Records for this task →
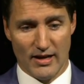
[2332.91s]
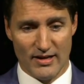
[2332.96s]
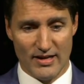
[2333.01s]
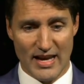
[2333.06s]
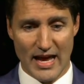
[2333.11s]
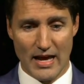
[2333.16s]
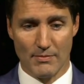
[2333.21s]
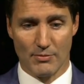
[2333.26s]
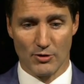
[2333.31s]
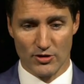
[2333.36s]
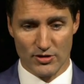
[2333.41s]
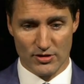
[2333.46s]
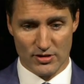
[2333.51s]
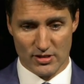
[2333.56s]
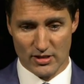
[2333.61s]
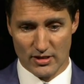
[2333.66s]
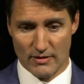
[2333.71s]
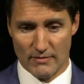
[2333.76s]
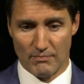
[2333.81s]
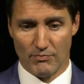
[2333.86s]

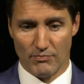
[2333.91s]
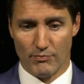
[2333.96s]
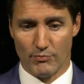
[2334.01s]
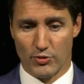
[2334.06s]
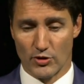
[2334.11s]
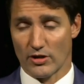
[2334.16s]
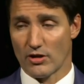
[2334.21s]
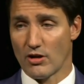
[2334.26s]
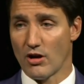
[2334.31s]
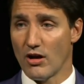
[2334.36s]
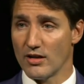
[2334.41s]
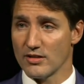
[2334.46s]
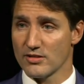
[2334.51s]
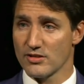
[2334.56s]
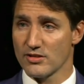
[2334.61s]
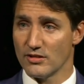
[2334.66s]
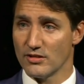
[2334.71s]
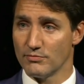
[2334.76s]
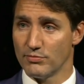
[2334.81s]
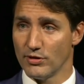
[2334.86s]
neighbors put a
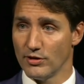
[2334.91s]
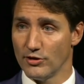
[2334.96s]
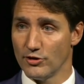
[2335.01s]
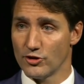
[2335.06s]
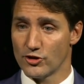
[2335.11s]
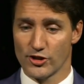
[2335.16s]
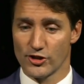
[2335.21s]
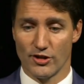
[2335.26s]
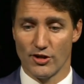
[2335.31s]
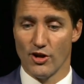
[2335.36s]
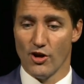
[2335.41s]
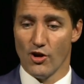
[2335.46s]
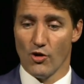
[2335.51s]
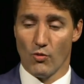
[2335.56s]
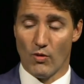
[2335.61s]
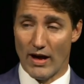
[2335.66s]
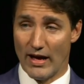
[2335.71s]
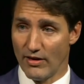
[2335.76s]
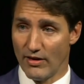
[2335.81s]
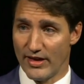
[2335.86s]
cost on pollution
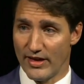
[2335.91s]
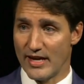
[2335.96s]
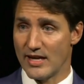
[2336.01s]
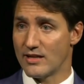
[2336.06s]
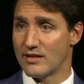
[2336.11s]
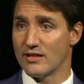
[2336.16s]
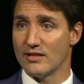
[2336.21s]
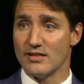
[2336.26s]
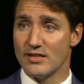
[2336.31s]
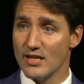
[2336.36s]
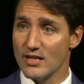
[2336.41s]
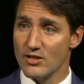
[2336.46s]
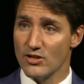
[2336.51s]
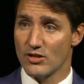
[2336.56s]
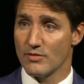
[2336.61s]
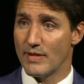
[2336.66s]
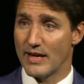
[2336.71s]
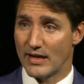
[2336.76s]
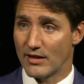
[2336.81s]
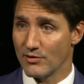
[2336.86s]
while they
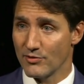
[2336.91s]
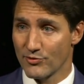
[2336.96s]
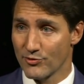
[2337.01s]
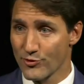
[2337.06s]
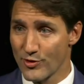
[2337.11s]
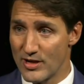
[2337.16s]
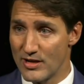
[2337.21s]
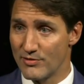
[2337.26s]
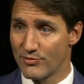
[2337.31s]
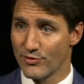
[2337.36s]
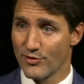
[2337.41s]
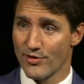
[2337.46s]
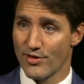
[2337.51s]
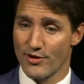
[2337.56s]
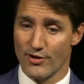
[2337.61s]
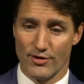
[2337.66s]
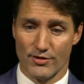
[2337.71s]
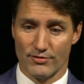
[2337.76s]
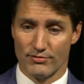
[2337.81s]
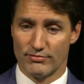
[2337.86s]
continue to make it free for
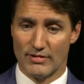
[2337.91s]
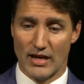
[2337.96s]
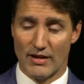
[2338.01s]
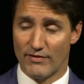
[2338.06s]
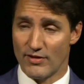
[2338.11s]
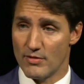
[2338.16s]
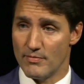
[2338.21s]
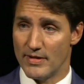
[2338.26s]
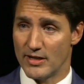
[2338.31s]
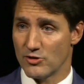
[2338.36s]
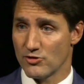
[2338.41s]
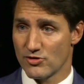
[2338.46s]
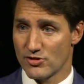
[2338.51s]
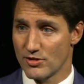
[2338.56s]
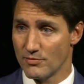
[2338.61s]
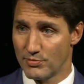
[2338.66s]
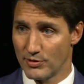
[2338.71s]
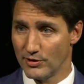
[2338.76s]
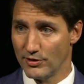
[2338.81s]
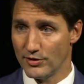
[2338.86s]
their heavy emitters
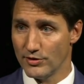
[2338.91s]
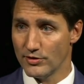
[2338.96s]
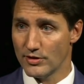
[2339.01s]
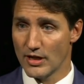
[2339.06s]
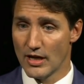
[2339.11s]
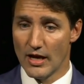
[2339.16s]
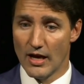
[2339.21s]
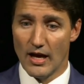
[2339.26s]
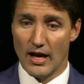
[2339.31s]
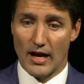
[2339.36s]
to pollute,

The problem → Images should not appear in the copy; retype the listing above exactly.

Answer to this problem →
[2332.91s]
[2332.96s]
[2333.01s]
[2333.06s]
[2333.11s]
[2333.16s]
[2333.21s]
[2333.26s]
[2333.31s]
[2333.36s]
[2333.41s]
[2333.46s]
[2333.51s]
[2333.56s]
[2333.61s]
[2333.66s]
[2333.71s]
[2333.76s]
[2333.81s]
[2333.86s]

[2333.91s]
[2333.96s]
[2334.01s]
[2334.06s]
[2334.11s]
[2334.16s]
[2334.21s]
[2334.26s]
[2334.31s]
[2334.36s]
[2334.41s]
[2334.46s]
[2334.51s]
[2334.56s]
[2334.61s]
[2334.66s]
[2334.71s]
[2334.76s]
[2334.81s]
[2334.86s]
neighbors put a
[2334.91s]
[2334.96s]
[2335.01s]
[2335.06s]
[2335.11s]
[2335.16s]
[2335.21s]
[2335.26s]
[2335.31s]
[2335.36s]
[2335.41s]
[2335.46s]
[2335.51s]
[2335.56s]
[2335.61s]
[2335.66s]
[2335.71s]
[2335.76s]
[2335.81s]
[2335.86s]
cost on pollution
[2335.91s]
[2335.96s]
[2336.01s]
[2336.06s]
[2336.11s]
[2336.16s]
[2336.21s]
[2336.26s]
[2336.31s]
[2336.36s]
[2336.41s]
[2336.46s]
[2336.51s]
[2336.56s]
[2336.61s]
[2336.66s]
[2336.71s]
[2336.76s]
[2336.81s]
[2336.86s]
while they
[2336.91s]
[2336.96s]
[2337.01s]
[2337.06s]
[2337.11s]
[2337.16s]
[2337.21s]
[2337.26s]
[2337.31s]
[2337.36s]
[2337.41s]
[2337.46s]
[2337.51s]
[2337.56s]
[2337.61s]
[2337.66s]
[2337.71s]
[2337.76s]
[2337.81s]
[2337.86s]
continue to make it free for
[2337.91s]
[2337.96s]
[2338.01s]
[2338.06s]
[2338.11s]
[2338.16s]
[2338.21s]
[2338.26s]
[2338.31s]
[2338.36s]
[2338.41s]
[2338.46s]
[2338.51s]
[2338.56s]
[2338.61s]
[2338.66s]
[2338.71s]
[2338.76s]
[2338.81s]
[2338.86s]
their heavy emitters
[2338.91s]
[2338.96s]
[2339.01s]
[2339.06s]
[2339.11s]
[2339.16s]
[2339.21s]
[2339.26s]
[2339.31s]
[2339.36s]
to pollute,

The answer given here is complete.